Il y a un an, jour pour jour, la Tunisie a enregistré son premier cas positif, infecté par la COVID-19. C’était un Tunisien, ayant voyagé vers la Tunisie à bord d’un bateau. Gafsa a été parmi les premiers gouvernorats à être touchés par le virus. Au fil des semaines, face à un virus dont on ignorait presque tout – scientifiques, pouvoir public et citoyen -, c’était la panique et l’incertitude.
Le monde a été contraint de se confiner. Près de 3,5 milliards de personnes sont restées confinées chez elle. En Tunisie, aussi, un confinement général a été instauré. Face à cette première vague de la COVID-19 qui a semé la mort, notre pays s’est montré – à l’époque – très réactif, ce qui a permis de sauver tant de vies. Il faut rendre à César ce qui est à César : le département de la Santé, conduit par l’ancienne ministre Sonia Ben Cheikh, a accompli un travail colossal en matière de prévention. Le gouvernement d’Elyes Fakhfakh a pris la relève par la suite. Que ce soit sur le plan social, sanitaire ou économique, il s’en est bien sorti, à bien des égards. La preuve : un nombre de décès extrêmement limités, voir nul pendant des jours. Il en allait de même pour les contaminations.
Un an plus tard, la situation sanitaire a pris de nouvelles ampleurs. Même si une stabilisation relative est actuellement constatée, on ne peut que déplorer le nombre important de morts liées à la COVID-19 – plus de 8000 -, la stratégie incertaine de lutte contre la maladie menée par les pouvoirs publics et l’état déplorable de la santé public.

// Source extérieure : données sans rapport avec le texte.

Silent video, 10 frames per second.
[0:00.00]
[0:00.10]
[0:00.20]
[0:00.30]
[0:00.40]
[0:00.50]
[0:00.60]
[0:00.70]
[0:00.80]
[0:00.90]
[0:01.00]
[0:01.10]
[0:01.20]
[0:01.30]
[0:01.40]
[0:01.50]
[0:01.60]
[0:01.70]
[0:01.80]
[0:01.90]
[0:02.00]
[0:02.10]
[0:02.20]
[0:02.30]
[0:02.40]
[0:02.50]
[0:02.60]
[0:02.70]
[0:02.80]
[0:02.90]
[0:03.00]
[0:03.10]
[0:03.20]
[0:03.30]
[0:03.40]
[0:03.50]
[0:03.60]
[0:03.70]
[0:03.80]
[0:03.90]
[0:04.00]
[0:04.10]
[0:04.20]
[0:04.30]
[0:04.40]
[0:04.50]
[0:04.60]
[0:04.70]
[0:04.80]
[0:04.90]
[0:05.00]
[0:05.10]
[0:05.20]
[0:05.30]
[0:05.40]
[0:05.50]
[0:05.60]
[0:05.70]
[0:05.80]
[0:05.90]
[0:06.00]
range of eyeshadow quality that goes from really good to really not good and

Aujourd’hui, aucun vaccin, hormis ceux qui ont été acheminés vers Carthage en cachette, n’est parvenu à la population tunisienne. La guerre contre la COVID-19, la pauvreté et l’insécurité se poursuit. Or, pour la mener et la remporter, nous avons besoin de dirigeants honnêtes, sérieux et patriotes, ce qui n’est pas encore gagné.